I feel so much better after emptying the cat box that I have to spout off about something.
I was in downtown Petaluma the other day on my way home and I noticed a woman parked on Kentucky Street in her Expedition with the engine running. It was hot and she was apparently using her air conditioner while talking on her cell phone. She had bug-like chrome sunglasses on, so I couldn’t tell if she saw me watching her or not. She seemed engrossed in her conversation, her talon-like fingers gripping the phone and her extra chin flapping in the breeze of the air conditioner. I thought, how wasteful, but continued on to the bookstore on my quest for something on Feynman for a friend. I noticed that the downstairs area of Copperfield’s was not air conditioned, but cooled by a few strategically positioned fans that blew the stale air around. It has a smell like an old building downstairs, kind of damp and rotting. Not finding exactly what I wanted, I walked back to my parking spot where I saw the same woman yakking away on her phone, the engine still running. I found it disgusting. Here was a woman with her bleached and molded hair, coated with a few layers of Mary Kay (or some other concoction), layered with at least an inch and a half of extra insulation, most likely from a steady diet of McDonald's fried matter, running her tank on fuel that would feed a family of four for a week. I envisioned her as a modern day Marie Antoinette, with her frosted helmet of hair in her Versailles-like vehicle, insulated from anything that remotely resembles reality for most folks in this economy. I’ve seen these women on my infrequent trips to the supermarket, on auto pilot, throwing boxes of frozen pizza, chicken nuggets and dripping containers of red meat into their overloaded carts. Their fat fingers and painted nails click the driver’s side of their SUVs, when they roll down the automatic windows and order from the fast food menu. Why don’t they just install an IV drip bottle on these SUVs so the fast food restaurants can fill it up with grease and they can insert a tube into their arteries, without opening the window and letting the hot air in.

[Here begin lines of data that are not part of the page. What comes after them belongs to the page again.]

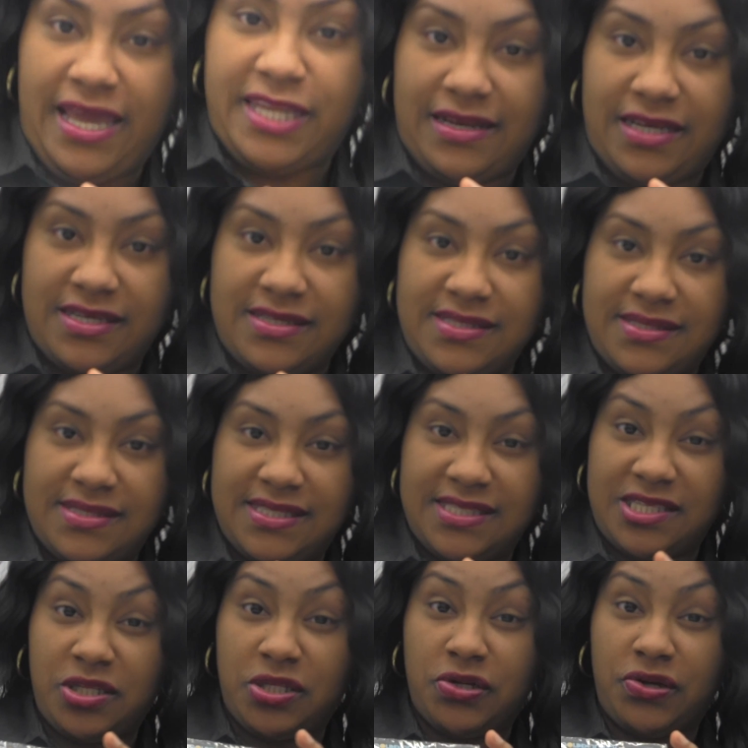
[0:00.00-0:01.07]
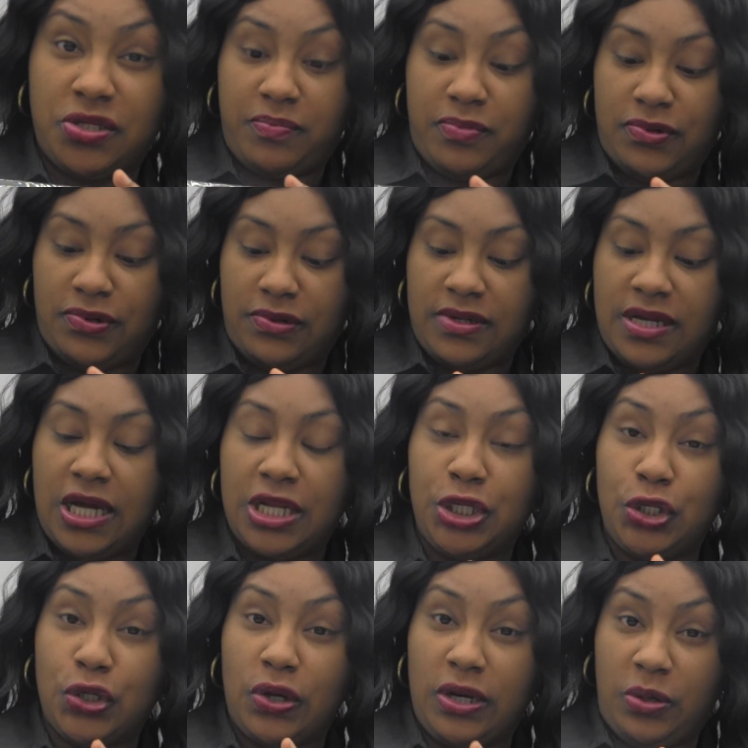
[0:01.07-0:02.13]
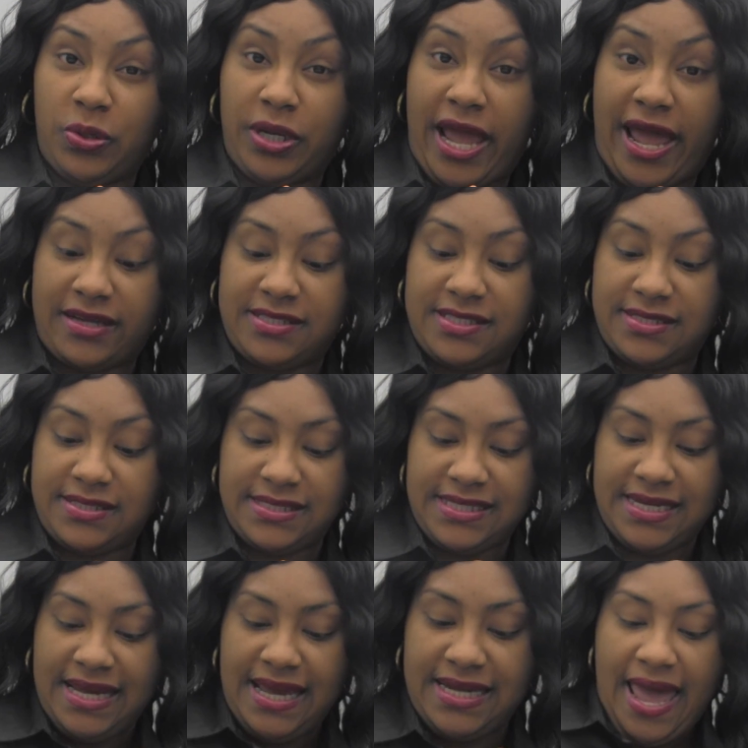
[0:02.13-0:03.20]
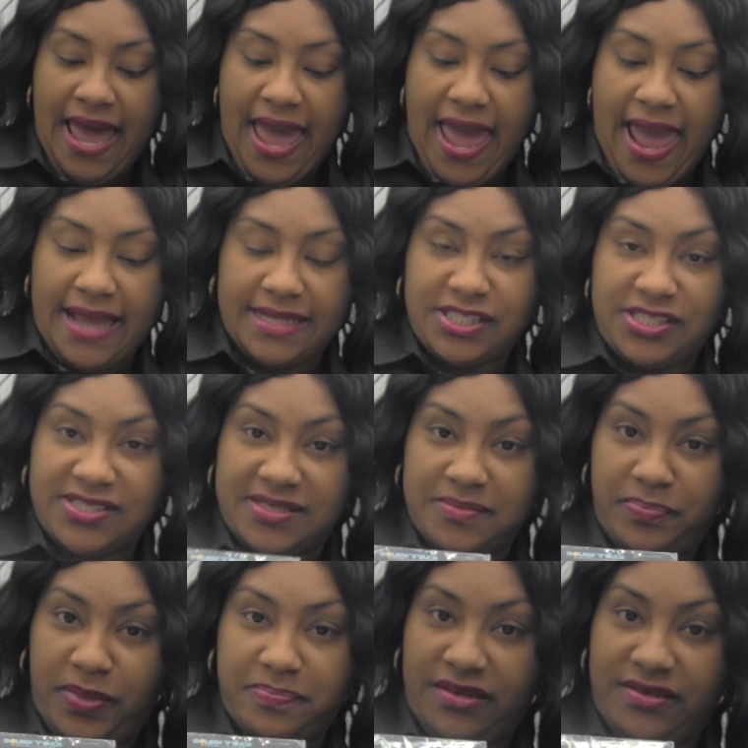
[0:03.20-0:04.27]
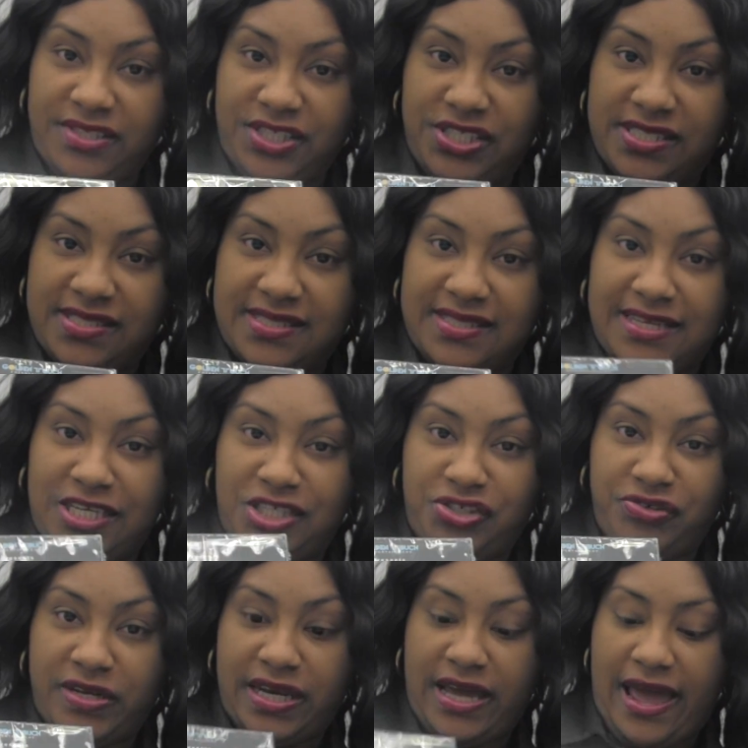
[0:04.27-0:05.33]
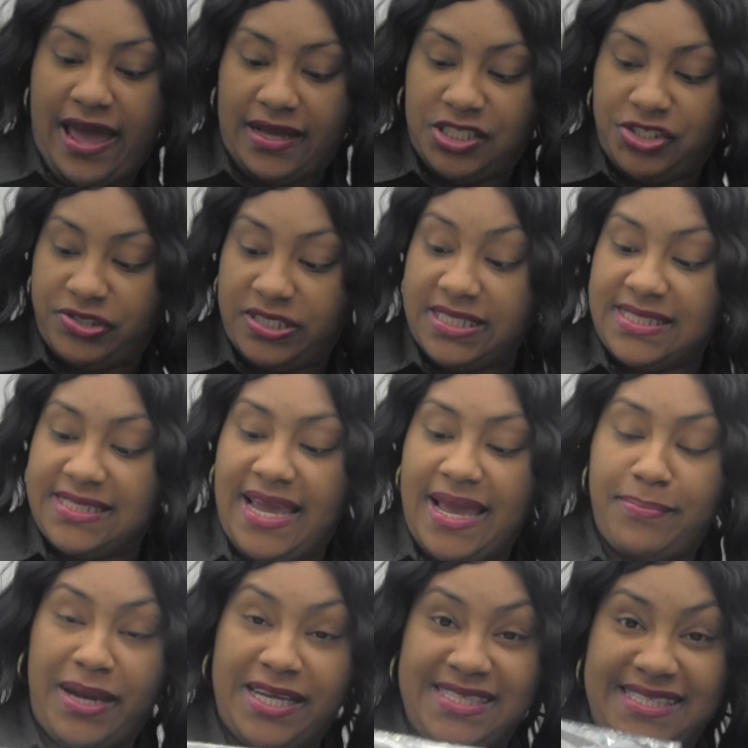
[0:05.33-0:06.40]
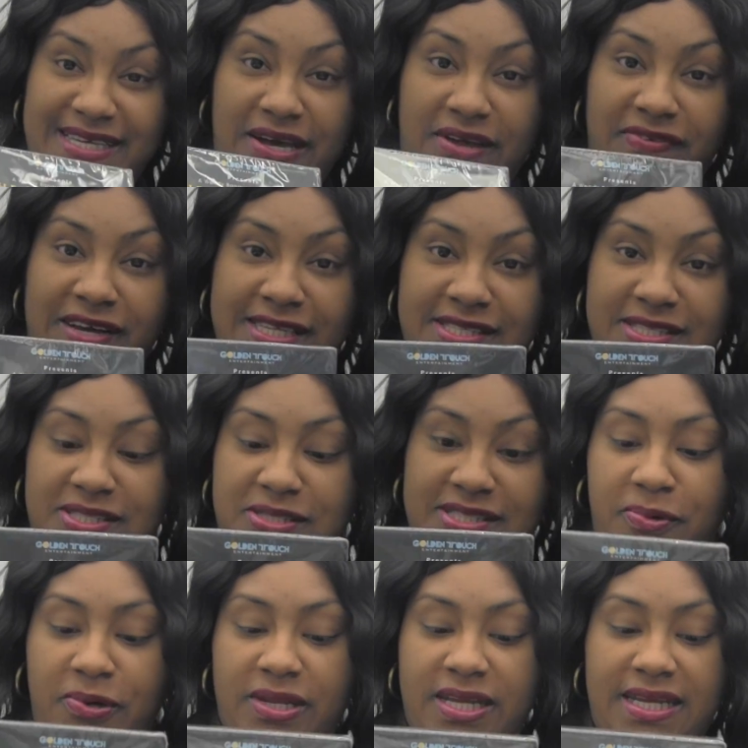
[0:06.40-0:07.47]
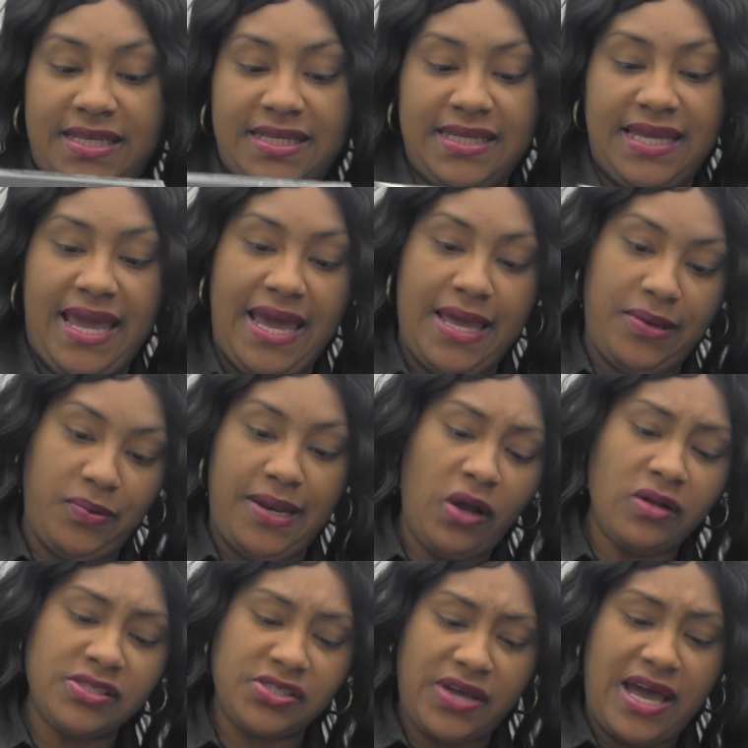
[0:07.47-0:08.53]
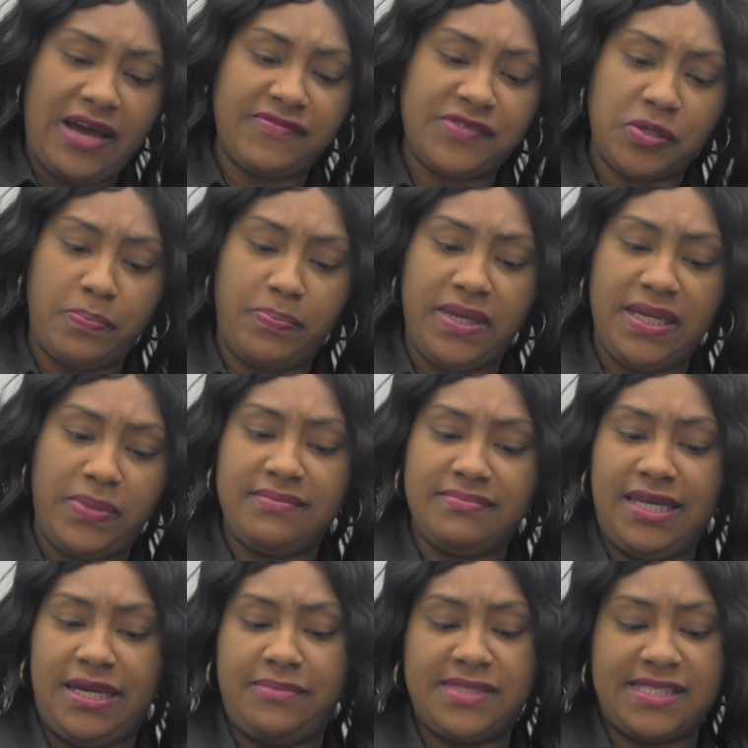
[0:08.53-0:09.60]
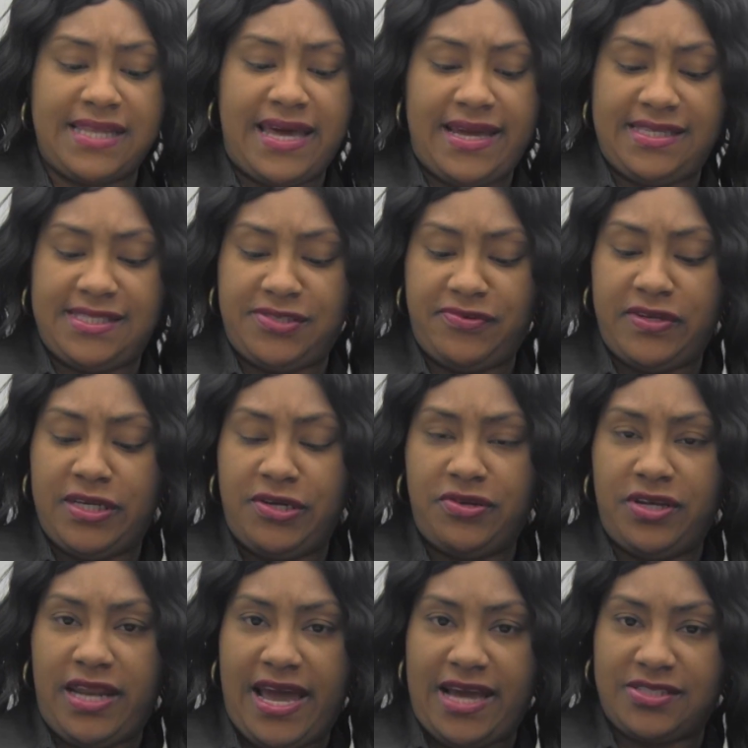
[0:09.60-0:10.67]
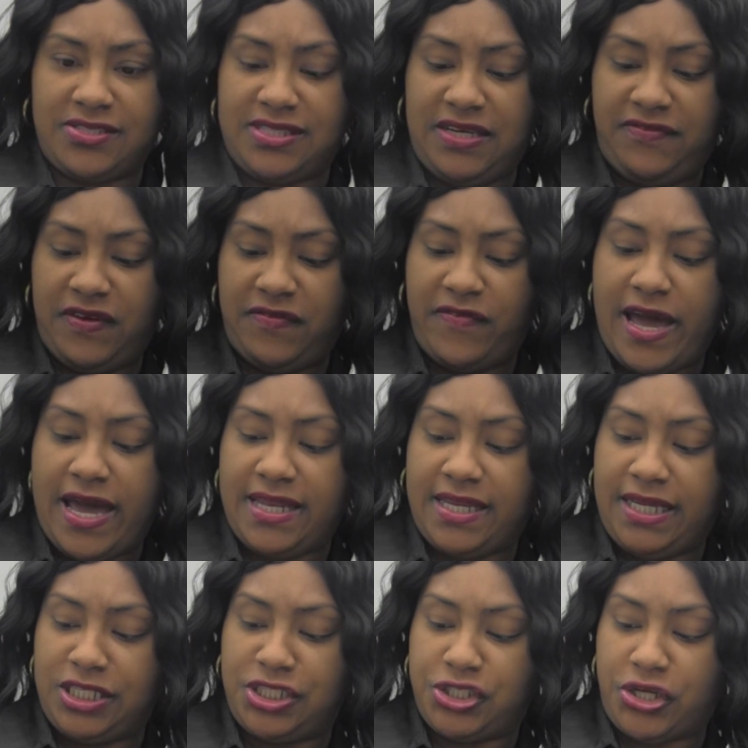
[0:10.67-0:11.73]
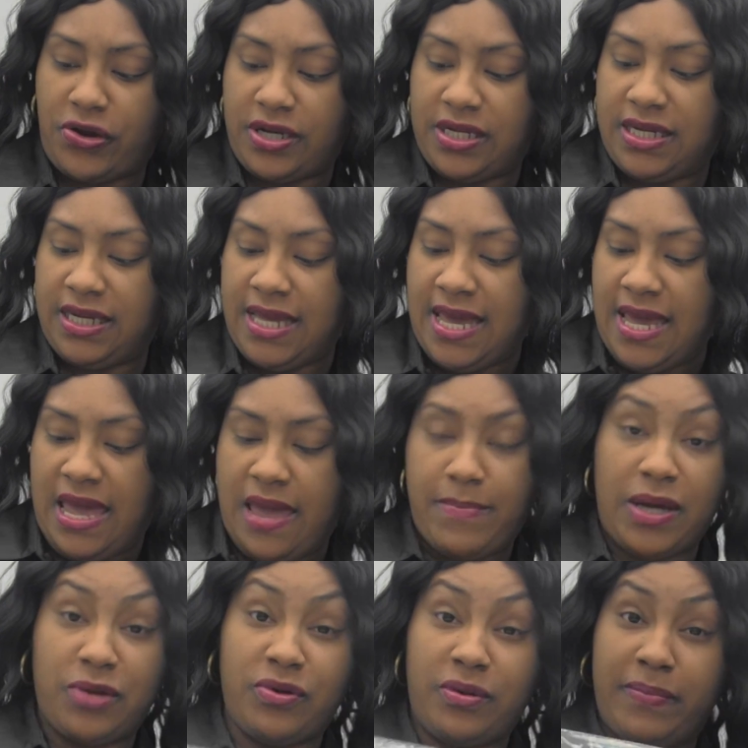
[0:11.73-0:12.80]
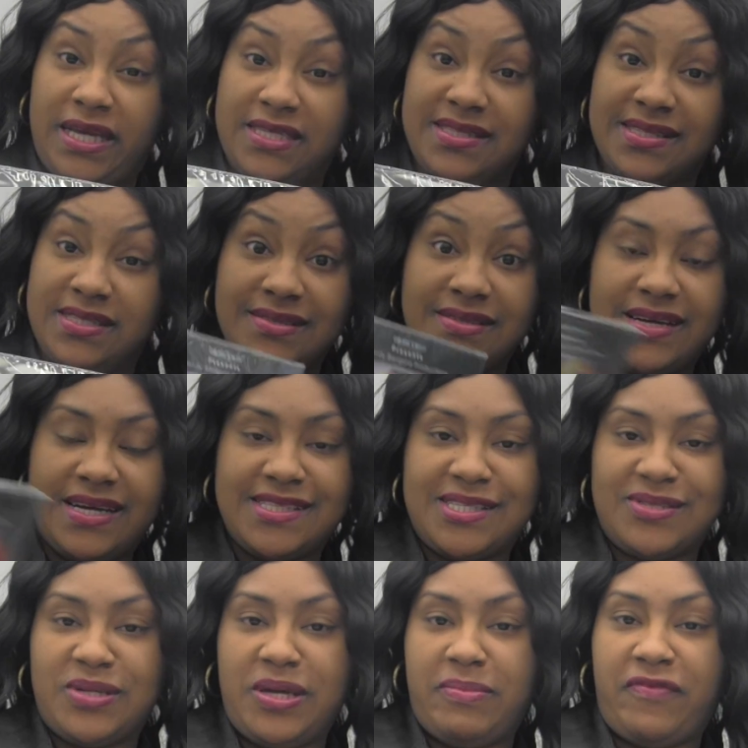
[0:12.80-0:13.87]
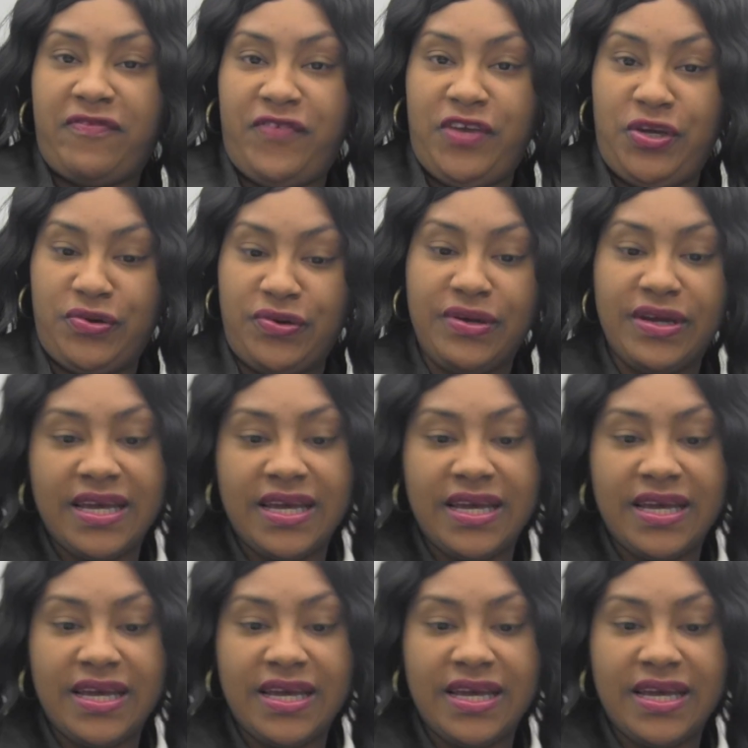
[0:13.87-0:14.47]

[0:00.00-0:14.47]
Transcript: Elliott is a notable Nollywood actor. And Susan Peters, she's a Nigerian actress, and myself as a supporting. And we also have some big names like Sierra Leonean actor David Vandy, Chuck, Emmanuel Mensah, and to name a few.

Once while I was at the stable brushing my horse, I watched my stable mate saying goodbye to her horse, nuzzling and scratching his forehead as her toddlers sat in the car with the engine running. I’m sure the air-conditioned, leather upholstered Audi was a comfortable haven for her kids, but come on, this is a ranch! We’re here to be outdoors with our animals, not inhaling exhaust. Plus, maybe my horse is weird, but he doesn’t like running car engines. He gets a little freaky, he’s only two. This was after he got tangled in the lead rope because he startled a little with the woman’s little dog tearing around the corner and the high-pitched barking. She knew he was a little freaked out and yet there she was nuzzling her horse and letting the Audi run on. She finally got in and waved good by to me, and I felt like saying “Leave already!” Also, if you’re gonna leave your kids in the car, why not leave them home, where it’s safe and they won’t get kicked? Then you won’t have to leave the Audi running so that your precious offspring won’t get over heated.
Then there’s the neighbors across the street that have to be in the car, at the end of the driveway to use their cell phones, of course with the engine running…
If they can give you a ticket for not wearing a seatbelt, why not a ticket for leaving your engine running? I’m not for more laws and regulations, but its got to be just as unhealthy, in the long run adding carcinogens to the air we breathe. Maybe we could think of some kind of hand-signal to let people know that we've observed their waste?